Total Group revenue for the six months to 28 February rose 5% to £748m (2025: £716m), Headline Group profit before tax and non-underlying items fell to £3m (2025: £21m), Headline trading profit was £32m (2025: £47m) and Headline diluted EPS before non-underlying items was a (0.8)p loss (2025: 11.5p), the company said.
By division the UK was up 2% on a total basis, North America grew 10% on a constant currency basis and Rest of the World rose 8% CC, with UK trading profit at £34m (down £6m), North America at £2m (down £3m) and ROW at a £4m loss (down £6m), while North American Travel Essentials and new Heathrow flagship stores were highlighted as performance drivers and Resorts and InMotion remain under active review.

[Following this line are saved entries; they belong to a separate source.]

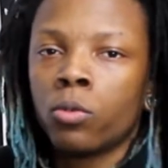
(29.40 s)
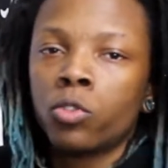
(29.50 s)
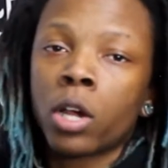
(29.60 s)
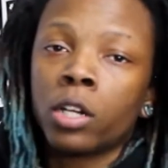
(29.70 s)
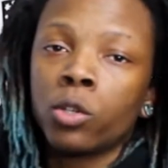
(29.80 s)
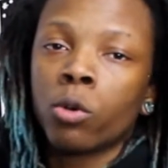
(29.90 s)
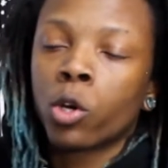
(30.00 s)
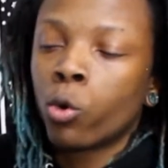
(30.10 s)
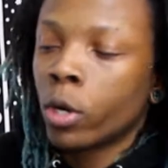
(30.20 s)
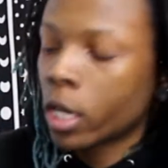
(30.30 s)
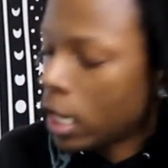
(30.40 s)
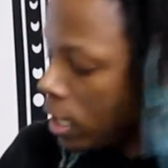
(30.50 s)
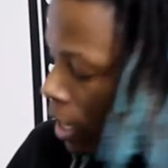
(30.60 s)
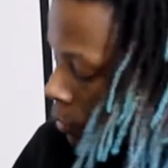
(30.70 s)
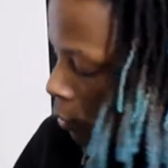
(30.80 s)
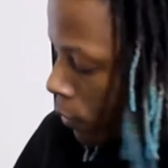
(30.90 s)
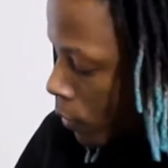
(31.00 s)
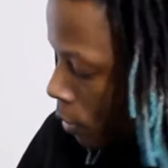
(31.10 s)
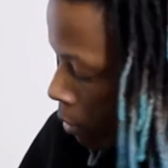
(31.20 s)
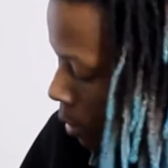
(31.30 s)
try to do a quick in-depth
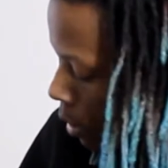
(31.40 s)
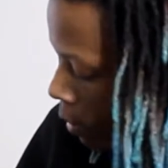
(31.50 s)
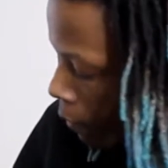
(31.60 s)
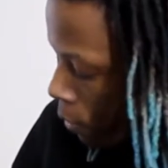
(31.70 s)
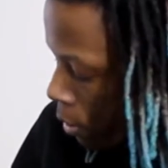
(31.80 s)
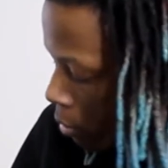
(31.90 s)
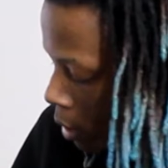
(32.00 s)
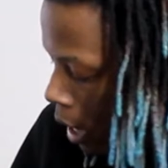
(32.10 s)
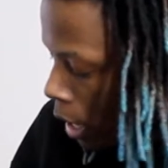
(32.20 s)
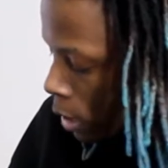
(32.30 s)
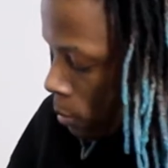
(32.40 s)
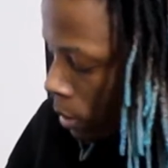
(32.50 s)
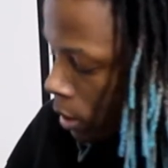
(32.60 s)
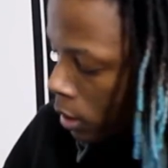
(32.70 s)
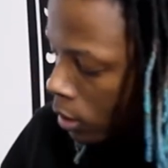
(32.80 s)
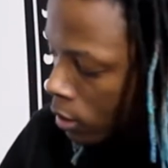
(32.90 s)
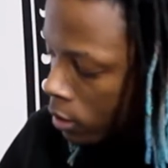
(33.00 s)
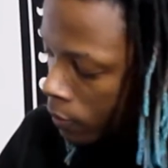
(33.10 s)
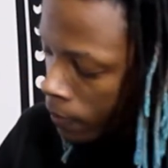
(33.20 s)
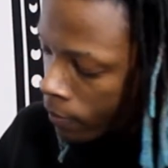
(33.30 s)
review for you guys,
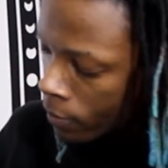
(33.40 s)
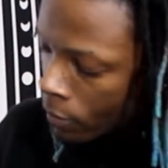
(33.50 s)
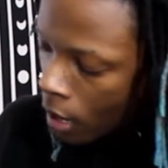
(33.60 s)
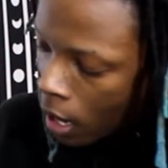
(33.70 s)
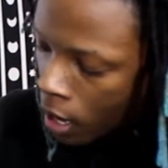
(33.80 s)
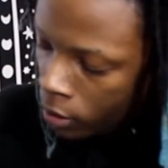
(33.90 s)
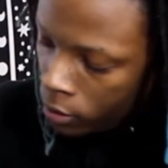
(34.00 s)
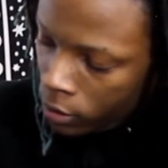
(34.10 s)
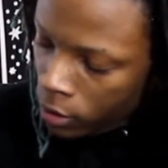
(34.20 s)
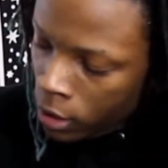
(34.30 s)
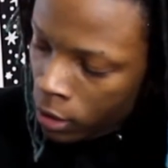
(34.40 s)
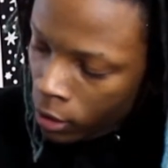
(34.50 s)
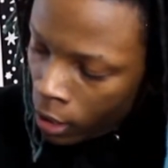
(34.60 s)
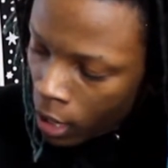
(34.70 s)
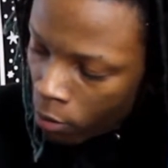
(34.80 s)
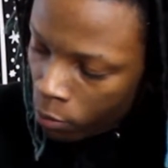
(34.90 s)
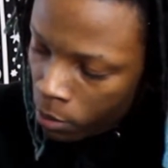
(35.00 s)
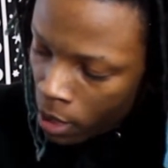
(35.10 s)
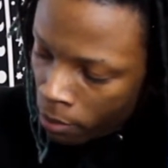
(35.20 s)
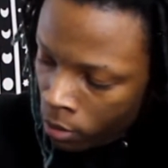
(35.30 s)
because I honestly didn't think I
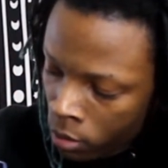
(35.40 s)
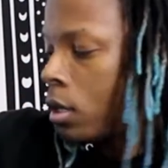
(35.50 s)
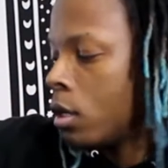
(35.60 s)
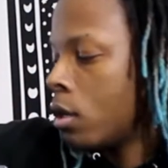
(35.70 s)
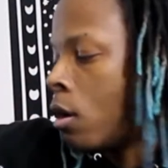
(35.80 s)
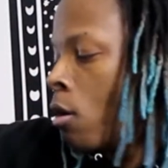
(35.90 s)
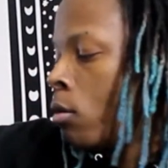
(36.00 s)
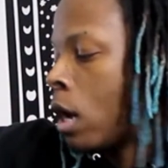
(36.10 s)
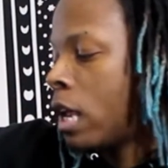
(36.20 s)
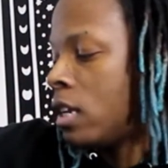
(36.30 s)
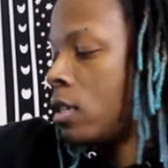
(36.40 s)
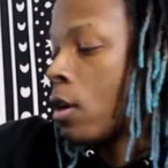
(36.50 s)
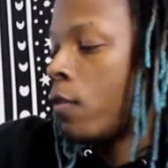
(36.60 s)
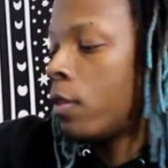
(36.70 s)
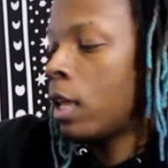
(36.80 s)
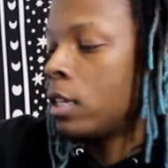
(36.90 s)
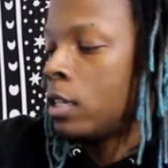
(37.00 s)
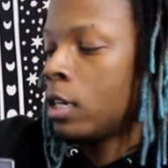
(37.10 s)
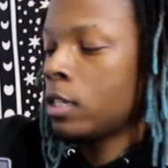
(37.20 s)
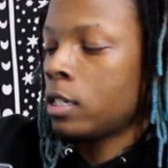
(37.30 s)
would be able to own a
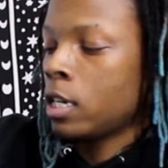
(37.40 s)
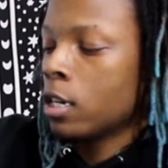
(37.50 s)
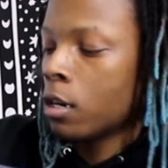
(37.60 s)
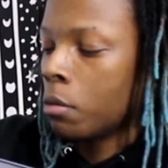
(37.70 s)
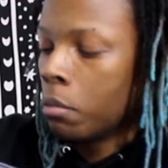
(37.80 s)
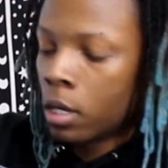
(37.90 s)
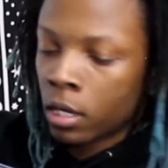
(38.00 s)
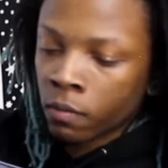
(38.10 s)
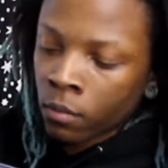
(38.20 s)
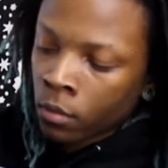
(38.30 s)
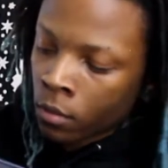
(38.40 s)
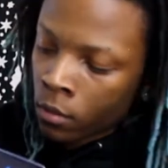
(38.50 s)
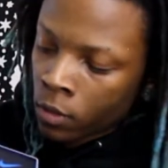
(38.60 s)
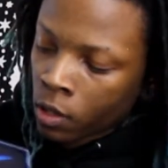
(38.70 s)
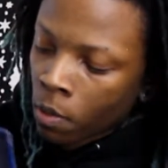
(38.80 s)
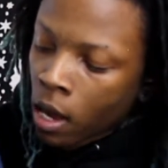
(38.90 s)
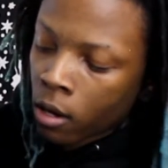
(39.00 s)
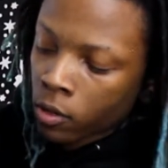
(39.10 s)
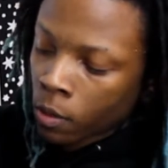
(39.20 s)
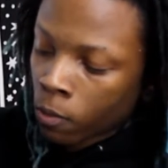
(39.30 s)
self-lacing sneaker, but
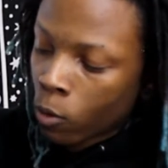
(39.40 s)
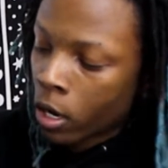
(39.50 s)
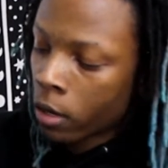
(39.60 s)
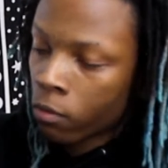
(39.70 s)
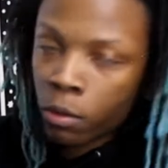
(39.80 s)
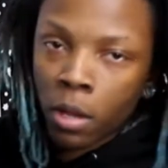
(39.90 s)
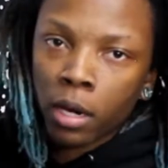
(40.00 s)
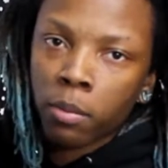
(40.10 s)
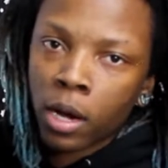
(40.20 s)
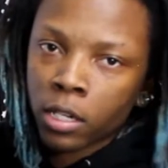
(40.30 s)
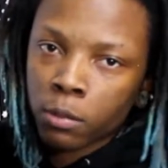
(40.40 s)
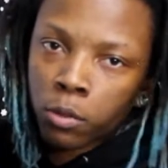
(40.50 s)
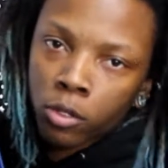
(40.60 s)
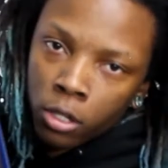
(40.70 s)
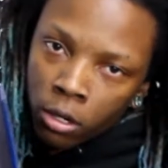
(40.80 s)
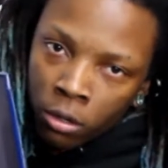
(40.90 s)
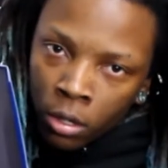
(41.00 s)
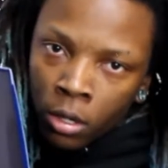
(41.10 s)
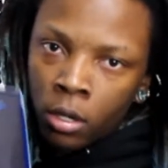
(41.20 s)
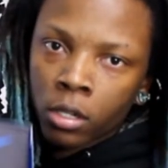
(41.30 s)
somehow, some way, we made it possible. So
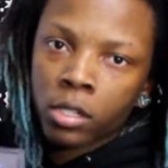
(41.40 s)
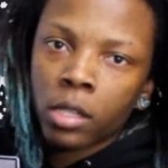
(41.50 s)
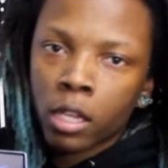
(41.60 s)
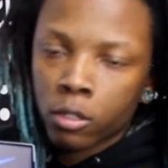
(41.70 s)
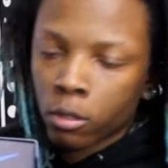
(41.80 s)
stay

The Board has suspended the dividend to reduce debt and strengthen the Group's financial position and the Group expects full‑year Headline net debt to be around £420m as it prioritises cash, cost discipline and balance‑sheet repair.
The Group said remediation work following the North America accounting issues is progressing and it continues to cooperate with the FCA in relation to the matters announced on 19 November 2025.
"Moving forward, the Board and management team will have a relentless focus on driving cash, cost discipline and strengthening the balance sheet," Leo Quinn, Executive Chair, said.